### Problem statement:
Leave out the pictures and retype exactly the lines from the line with "[4:58.73-4:59.63]" through the end of the listing below.

### Dataset:
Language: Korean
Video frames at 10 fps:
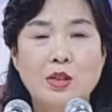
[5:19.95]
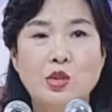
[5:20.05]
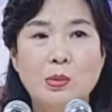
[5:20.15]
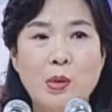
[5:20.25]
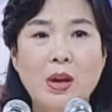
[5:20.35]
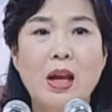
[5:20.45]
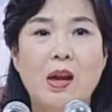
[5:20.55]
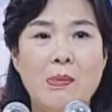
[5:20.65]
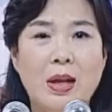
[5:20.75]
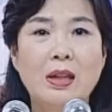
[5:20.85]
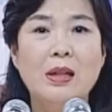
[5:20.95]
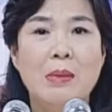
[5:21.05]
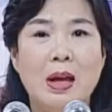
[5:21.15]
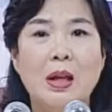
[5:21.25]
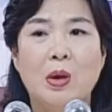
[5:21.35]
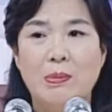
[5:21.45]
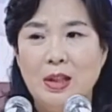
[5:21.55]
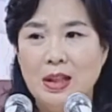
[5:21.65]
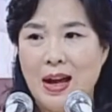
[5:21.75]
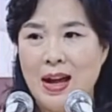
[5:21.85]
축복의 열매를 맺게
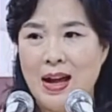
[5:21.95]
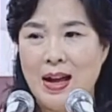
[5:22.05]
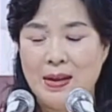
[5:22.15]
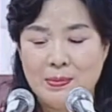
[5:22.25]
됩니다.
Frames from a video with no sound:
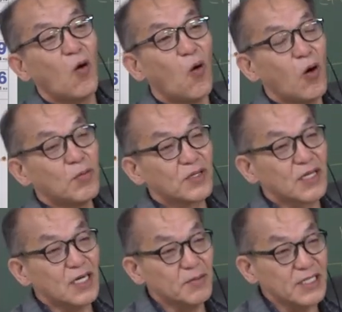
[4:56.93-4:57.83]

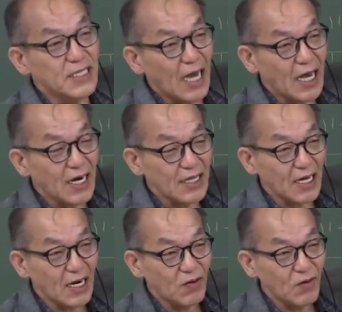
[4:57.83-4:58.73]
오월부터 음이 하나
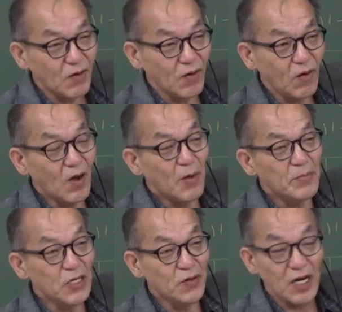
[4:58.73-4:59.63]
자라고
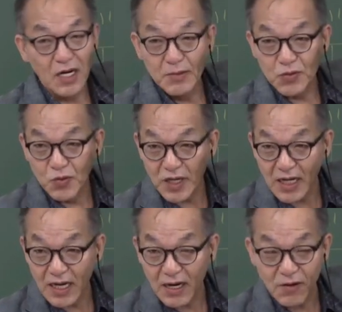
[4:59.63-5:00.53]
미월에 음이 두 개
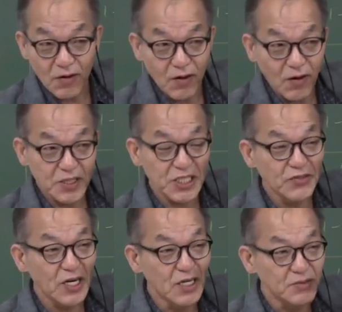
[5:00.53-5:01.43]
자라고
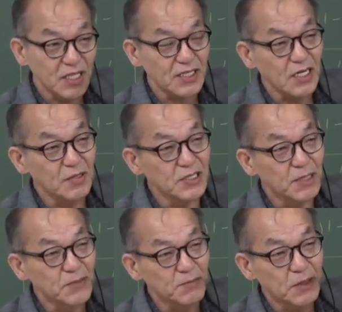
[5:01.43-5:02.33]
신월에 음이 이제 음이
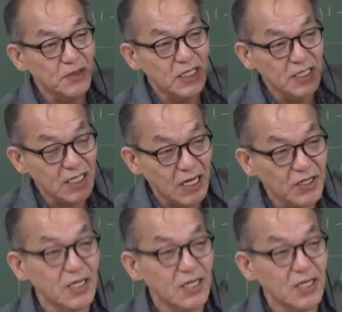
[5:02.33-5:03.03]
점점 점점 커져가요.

### Exercise solution:
[4:58.73-4:59.63]
자라고
[4:59.63-5:00.53]
미월에 음이 두 개
[5:00.53-5:01.43]
자라고
[5:01.43-5:02.33]
신월에 음이 이제 음이
[5:02.33-5:03.03]
점점 점점 커져가요.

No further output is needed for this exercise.